Ag+(aq) + X-(aq) → AgX(s)
The time taken for the precipitate to appear can be recorded. An ethanol solvent is also added - this allows the water and haloalkane to mix, producing a single solution rather than two layers.
Compare the rate of hydrolysis of different haloalkanes:
1) Set up three test tubes containing 1 cm3 of ethanol. Add two drops of the following haloalkane to each test tube, placing them in a 60° water bath: 1-chlorobutane, 1-bromobutane, and 1-iodobutane.
2) Set up three test tubes containing 1 cm3 of 0.1 mol dm-3 aqueous silver nitrate, also placing them in a 60° water bath.
3) Once all of the test tubes have reached a constant temperature, add the silver nitrate to the haloalkanes. Immediately start a stop clock.

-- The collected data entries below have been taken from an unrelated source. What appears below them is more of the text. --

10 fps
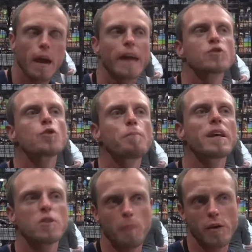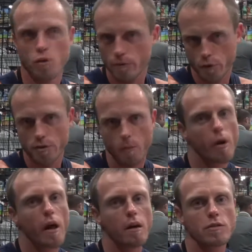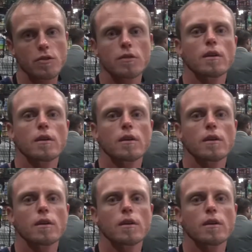And to be special for someone else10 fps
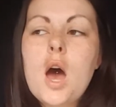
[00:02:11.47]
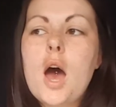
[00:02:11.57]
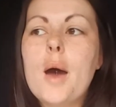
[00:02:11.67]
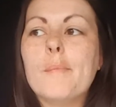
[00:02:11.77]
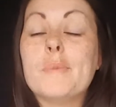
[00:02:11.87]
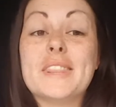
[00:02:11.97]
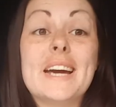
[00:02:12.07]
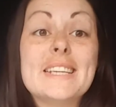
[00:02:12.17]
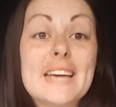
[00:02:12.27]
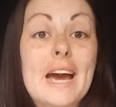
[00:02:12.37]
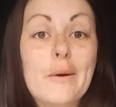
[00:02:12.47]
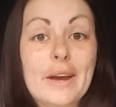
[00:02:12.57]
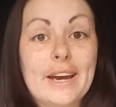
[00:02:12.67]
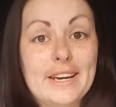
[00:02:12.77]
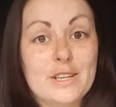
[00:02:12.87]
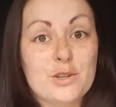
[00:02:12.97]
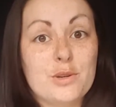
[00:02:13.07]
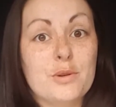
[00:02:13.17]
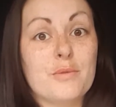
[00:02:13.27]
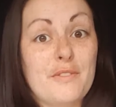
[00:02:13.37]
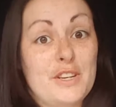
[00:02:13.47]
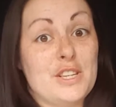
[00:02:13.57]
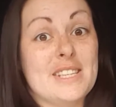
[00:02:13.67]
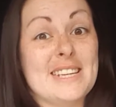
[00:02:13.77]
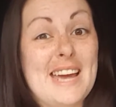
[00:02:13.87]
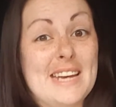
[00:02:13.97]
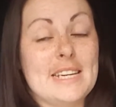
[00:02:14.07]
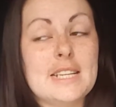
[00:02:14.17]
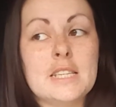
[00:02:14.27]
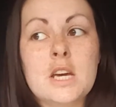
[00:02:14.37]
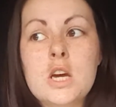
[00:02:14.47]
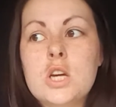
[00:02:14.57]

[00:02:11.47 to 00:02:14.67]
But that is how I handle revisions and edits.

3) Record the time taken for each precipitate to form. 1-chlorobutane forms a white precipitate, 1-bromobutane forms a cream precipitate, and 1-iodobutane forms a yellow precipitate.
Iodoalkanes are the must reactive haloalkanes (forming the quickest precipitate and alcohol), followed by bromoalkanes, with chloroalkanes reacting the slowest.

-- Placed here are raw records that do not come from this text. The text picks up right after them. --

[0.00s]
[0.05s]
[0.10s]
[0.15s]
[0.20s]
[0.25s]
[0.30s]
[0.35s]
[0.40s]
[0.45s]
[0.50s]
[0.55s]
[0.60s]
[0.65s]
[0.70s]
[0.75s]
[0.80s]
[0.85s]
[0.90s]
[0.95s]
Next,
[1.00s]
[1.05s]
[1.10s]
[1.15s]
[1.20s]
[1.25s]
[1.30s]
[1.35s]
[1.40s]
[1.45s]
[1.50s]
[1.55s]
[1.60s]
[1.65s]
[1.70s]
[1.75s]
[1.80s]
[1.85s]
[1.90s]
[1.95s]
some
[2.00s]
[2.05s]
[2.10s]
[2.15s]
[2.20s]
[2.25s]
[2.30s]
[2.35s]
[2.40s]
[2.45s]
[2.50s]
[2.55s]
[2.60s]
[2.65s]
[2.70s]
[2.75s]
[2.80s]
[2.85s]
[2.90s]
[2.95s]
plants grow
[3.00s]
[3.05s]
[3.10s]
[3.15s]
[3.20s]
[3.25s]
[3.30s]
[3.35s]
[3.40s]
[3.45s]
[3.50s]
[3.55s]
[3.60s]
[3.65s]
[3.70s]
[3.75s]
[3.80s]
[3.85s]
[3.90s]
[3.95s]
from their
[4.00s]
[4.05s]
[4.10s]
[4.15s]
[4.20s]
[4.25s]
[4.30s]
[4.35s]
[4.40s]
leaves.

The length of the alkyl chain, the amount of moles of haloalkanes used, the concentration and the volume of the reactants should all be kept constant.
4.2.2 d) Explain the trend in the rate of hydrolysis of primary haloalkanes.
The rate of hydrolysis of primary haloalkanes is dependent on bond enthalpies. As you go down the group, the C-X bond enthalpies decrease. This is a result of:
1) Increasing atomic radius in the halogens - the successive addition of shells creates a larger distance between the bonding pair of electrons in the outer shell and the positive nuclei.
2) Increased electron shielding - as the number of inner shells increases, more electrons shield the bonding pair of electrons from the attraction of the positive nuclei.
So as you go down the group, the electrostatic force of attraction is weakened, and the covalent C-X bond is easier to break (less energy is required to overcome lower bond enthalpies). This is why the rate of hydrolysis increases as you go down group 7.
4.2.2 e) i) How are halogen radicals produced from CFCs?
Chlorofluorocarbons (CFCs) are haloalkanes made solely of chlorine, fluorine and carbon. Halogen radicals are formed by the action of UV radiation on CFCs in the upper atmosphere, where the C-Cl bonds undergoes homolytic fission: C2F2Cl2 → C2F2Cl• + Cl• [Initiation]
[The reason the C-Cl bond breaks is because it has the lowest bond enthalpy]